在其他實施例中，向量歸約運算也可以應用於超寬單指令多資料寬度(Huge-wide SIMD width)。舉例來說，資料路徑長度(DLEN)可以是2048位元，而通道數可相等於2048/64=32個。在此實施例中，向量歸約操作的通道歸約狀態的疊代次數為5。換句話說，相較於圖5A與圖5B將4通道歸約為1通道，此實施例可將32通道歸約為1通道。其餘步驟則與前文相似，不再贅述。In other embodiments, the vector reduction operation may also be applied to Huge-wide SIMD width. For example, the data path length (DLEN) can be 2048 bits, and the number of channels can be equal to 2048/64=32. In this embodiment, the number of iterations of the channel reduction state of the vector reduction operation is 5. In other words, compared with FIG. 5A and FIG. 5B , which reduce 4 channels to 1 channel, this embodiment can reduce 32 channels to 1 channel. The remaining steps are similar to the previous ones and will not be described again.

圖14是依據本發明一實施例所繪示的向量歸約操作的流程圖。向量歸約操作適用於向量處理器。於步驟S1410，向量處理器依據第一狀態參數載入第一運算元與第二運算元的第一部份，並對第一運算元與第二運算元的第一部份進行第一歸約運算，以產生第一歸約結果的第一部分。接著，於步驟S1420，向量處理器依據第一狀態參數載入第二運算元的第二部份，並將第二運算元的第二部份作為第一歸約結果的第二部份。於步驟S1430，向量處理器依據第二狀態參數對第一歸約結果的第一部份與第二部份進行第二歸約運算以產生第二歸約結果。FIG. 14 is a flowchart of a vector reduction operation according to an embodiment of the present invention. Vector reduction operations are available on vector processors. In step S1410, the vector processor loads the first operand and the first part of the second operand according to the first state parameter, and performs a first reduction on the first part of the first operand and the second operand. Operation to produce the first part of the first reduction result. Next, in step S1420, the vector processor loads the second part of the second operand according to the first state parameter, and uses the second part of the second operand as the second part of the first reduction result. In step S1430, the vector processor performs a second reduction operation on the first part and the second part of the first reduction result according to the second state parameter to generate a second reduction result.

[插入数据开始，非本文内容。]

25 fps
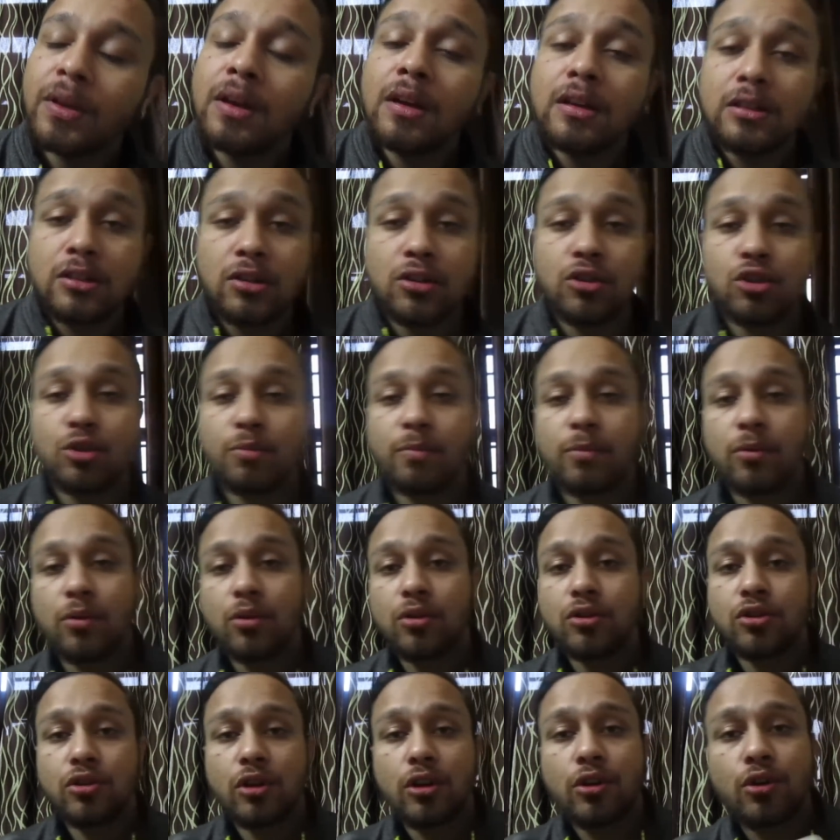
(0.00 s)
so
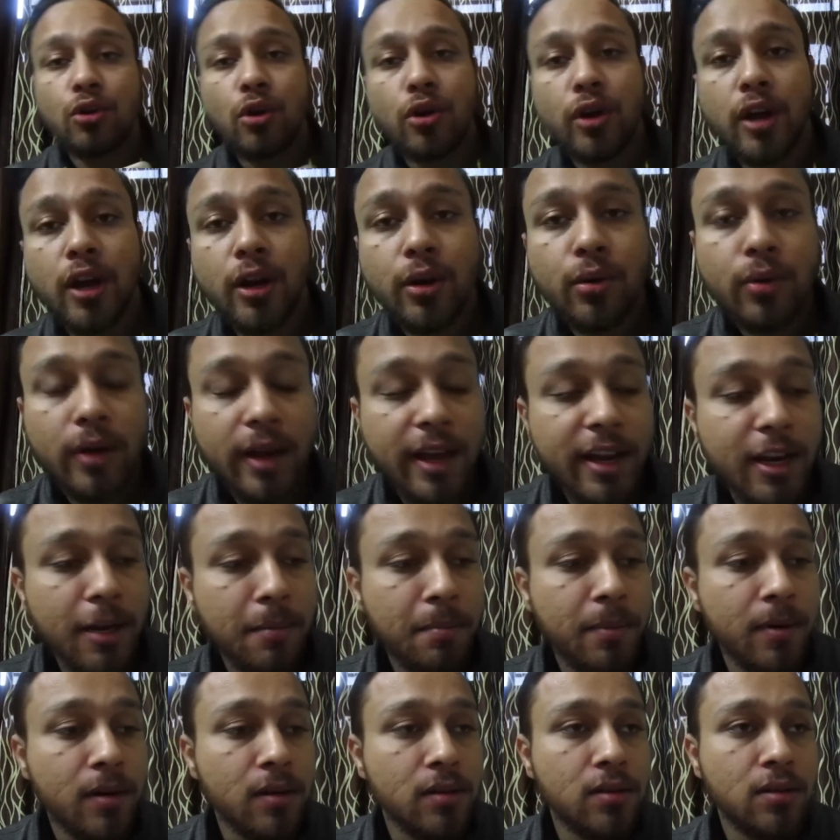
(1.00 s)
suppose you're talking to any
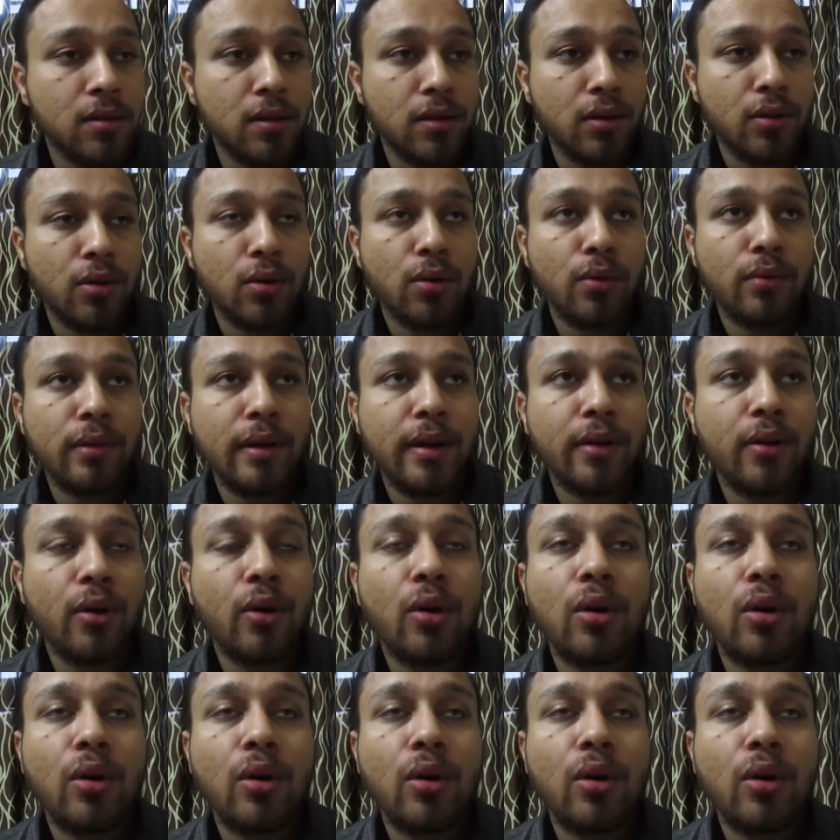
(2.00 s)
person you know we are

圖15是依據本發明一實施例所繪示的元素歸約操作的流程圖。元素歸約操作適用於向量處理器。於步驟S1510，向量處理器依據第一狀態參數載入第一運算元與第二運算元，並對第一運算元與第二運算元進行第一歸約運算以產生第一歸約結果。接著，於步驟S1520，向量處理器依據第二狀態參數對第一歸約結果的第一部份與第二部份進行第二歸約運算以產生第二歸約結果。FIG. 15 is a flowchart of an element reduction operation according to an embodiment of the present invention. Element-wise reduction operations are available on vector processors. In step S1510, the vector processor loads the first operand and the second operand according to the first state parameter, and performs a first reduction operation on the first operand and the second operand to generate a first reduction result. Next, in step S1520, the vector processor performs a second reduction operation on the first part and the second part of the first reduction result according to the second state parameter to generate a second reduction result.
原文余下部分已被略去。